*RECORDED DATA*:
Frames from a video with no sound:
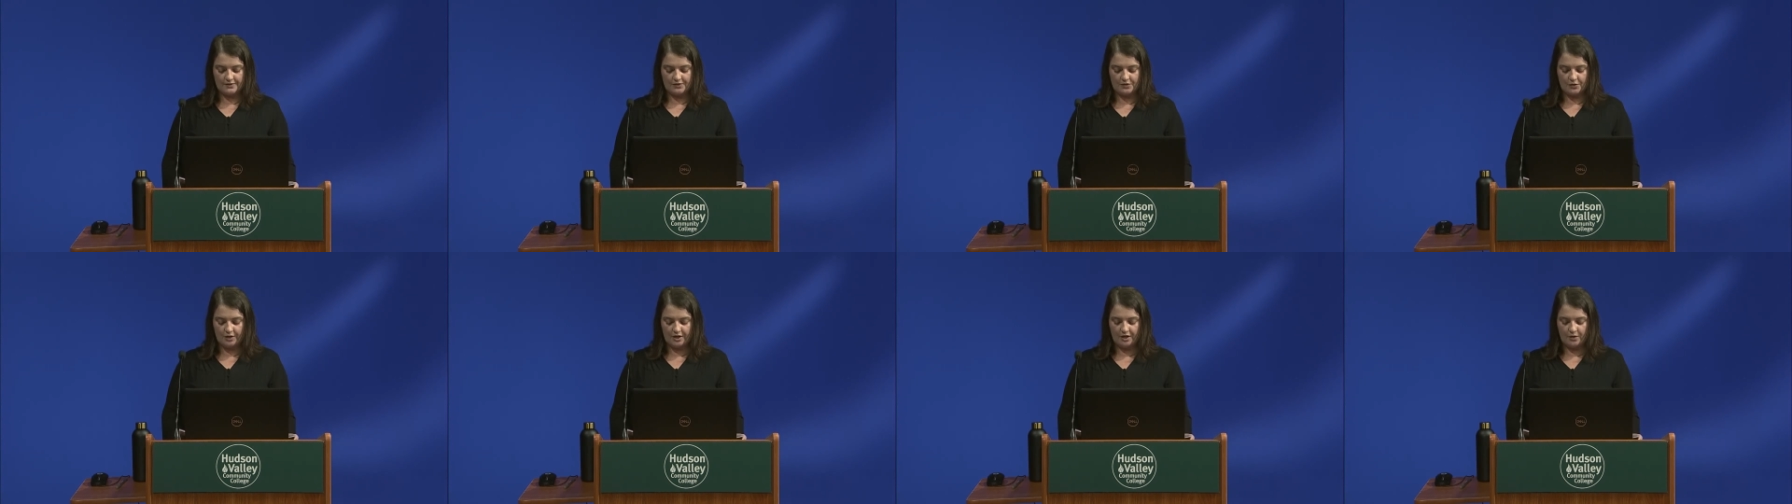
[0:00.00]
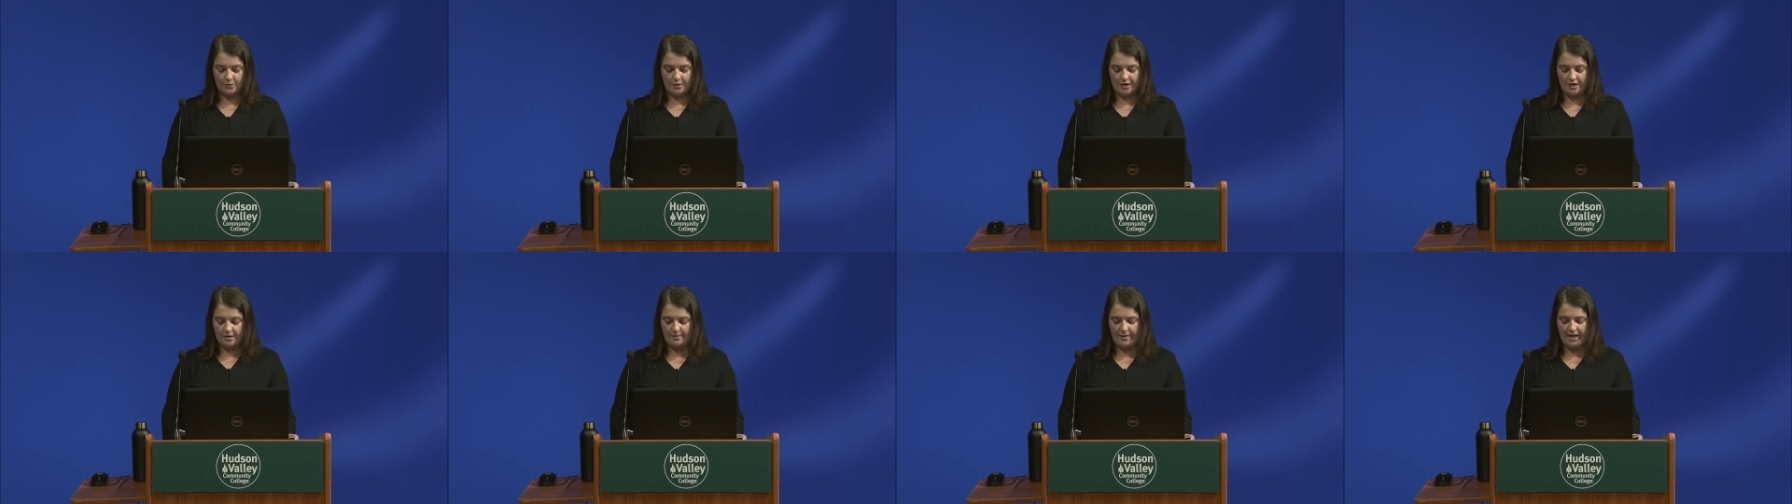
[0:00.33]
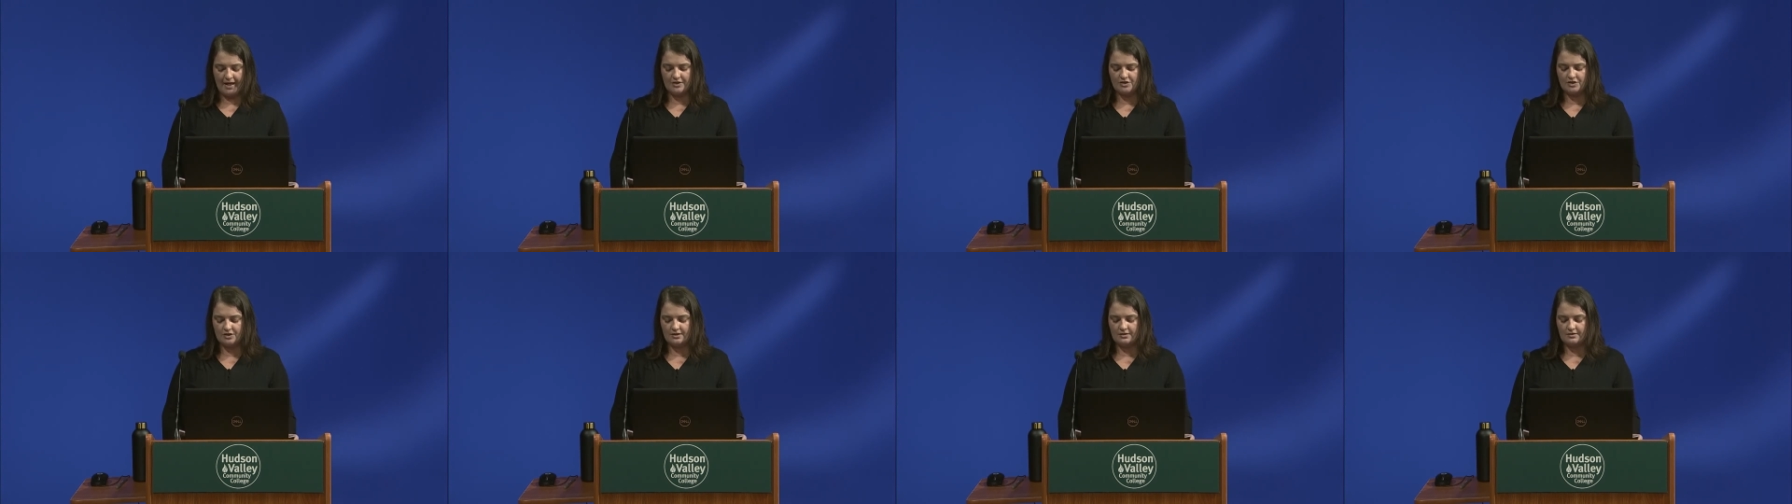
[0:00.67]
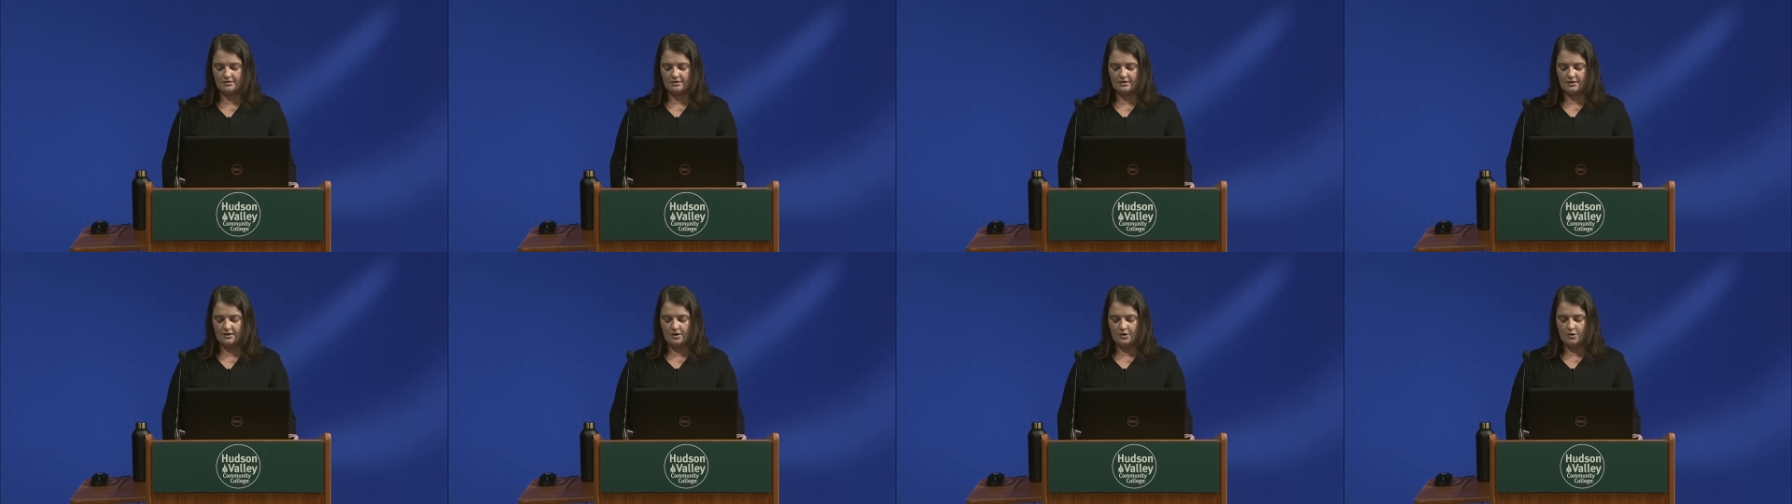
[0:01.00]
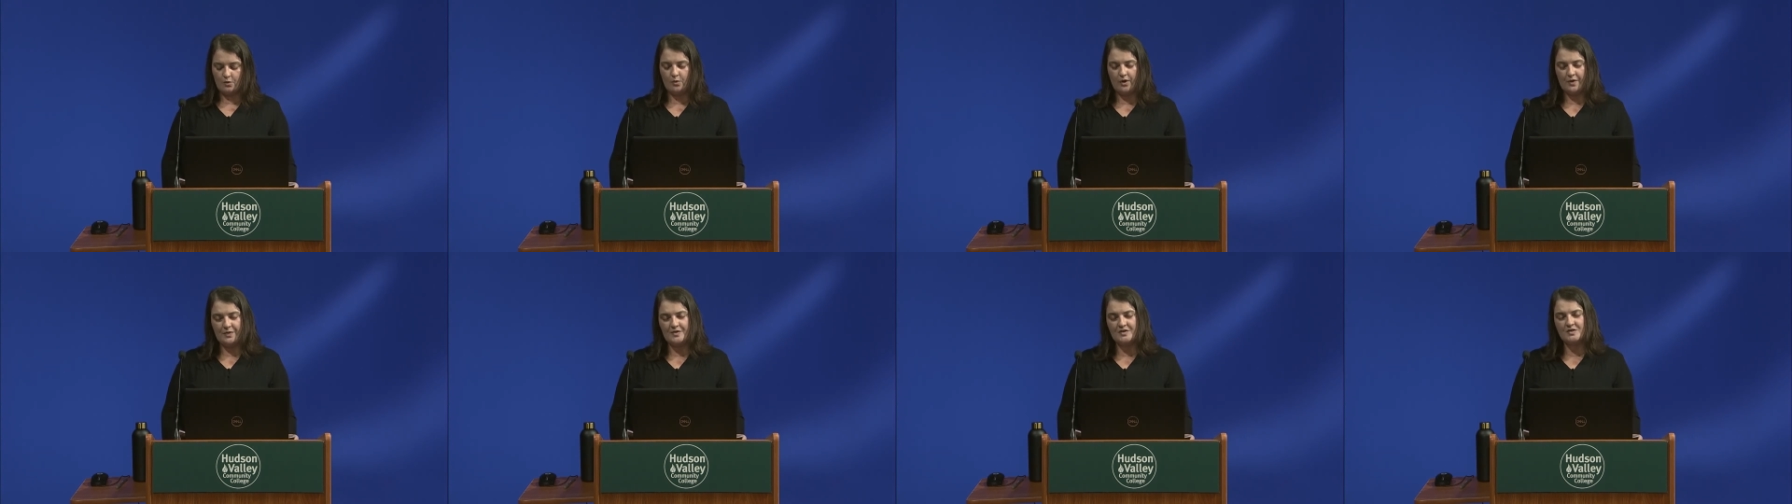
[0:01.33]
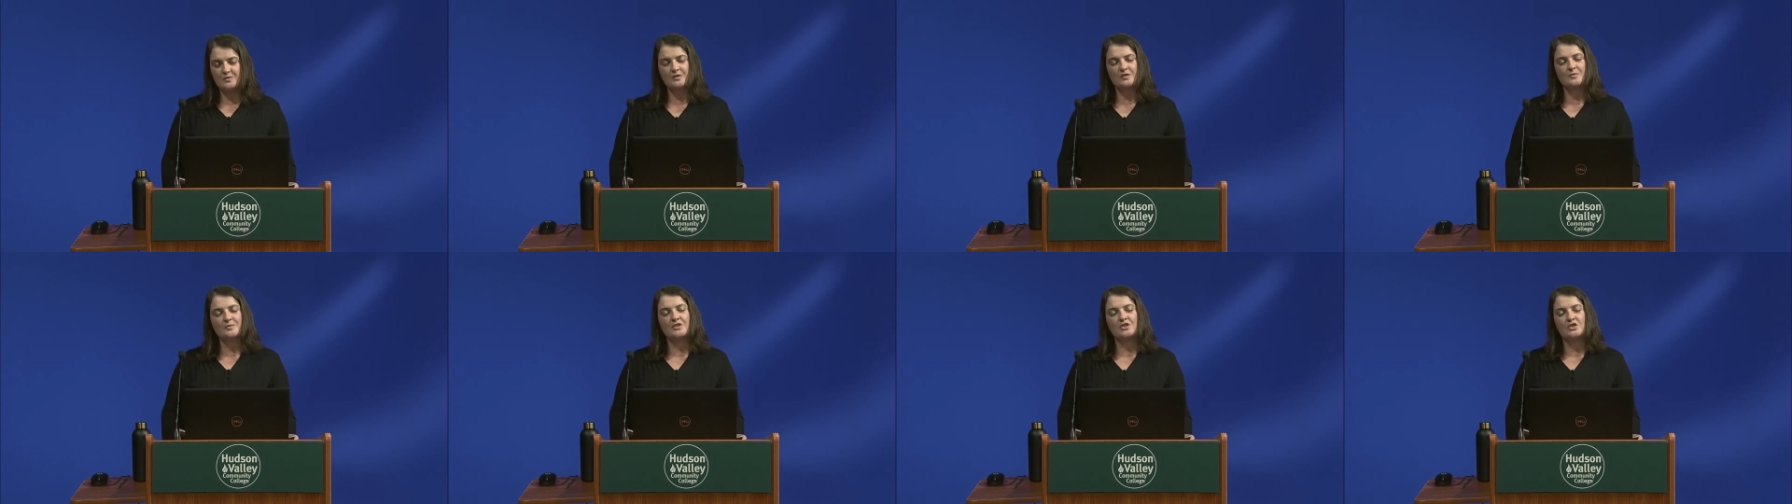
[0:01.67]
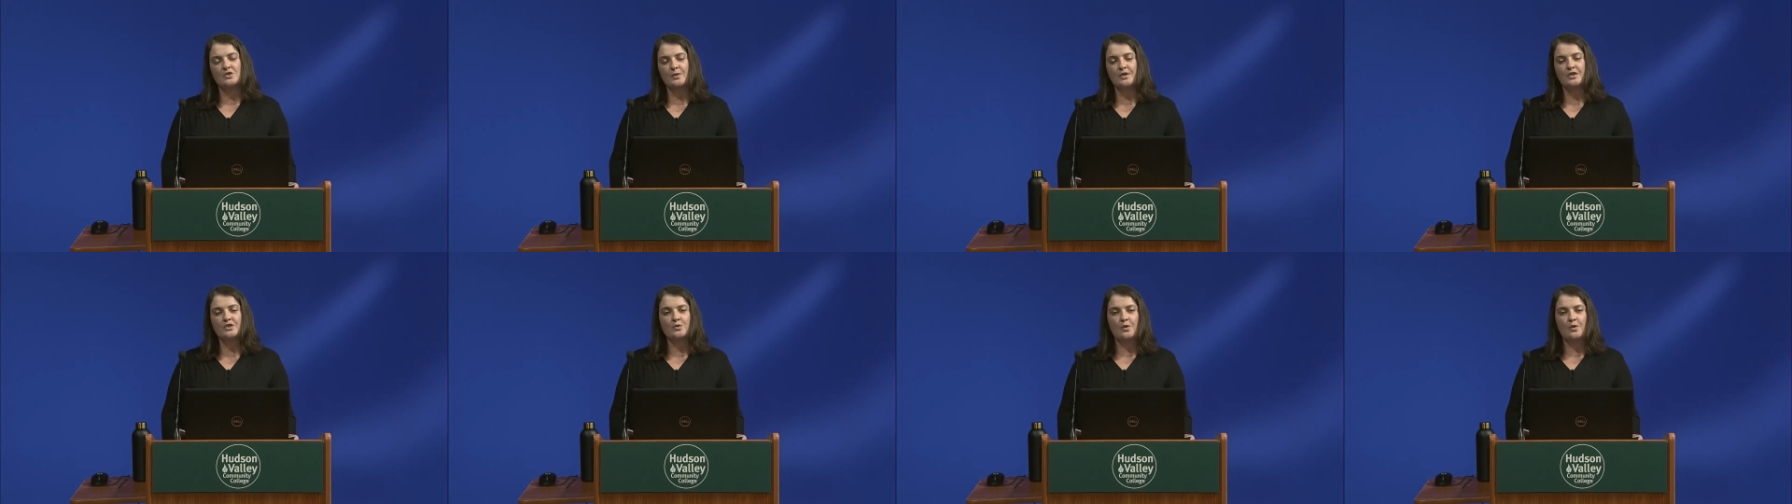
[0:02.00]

So can we imagine what this must be doing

*WORK TO COMPLETE*: Go through the material above and retype every line exactly, without the images.

*RESPONSE TO THIS TASK*:
Frames from a video with no sound:
[0:00.00]
[0:00.33]
[0:00.67]
[0:01.00]
[0:01.33]
[0:01.67]
[0:02.00]

So can we imagine what this must be doing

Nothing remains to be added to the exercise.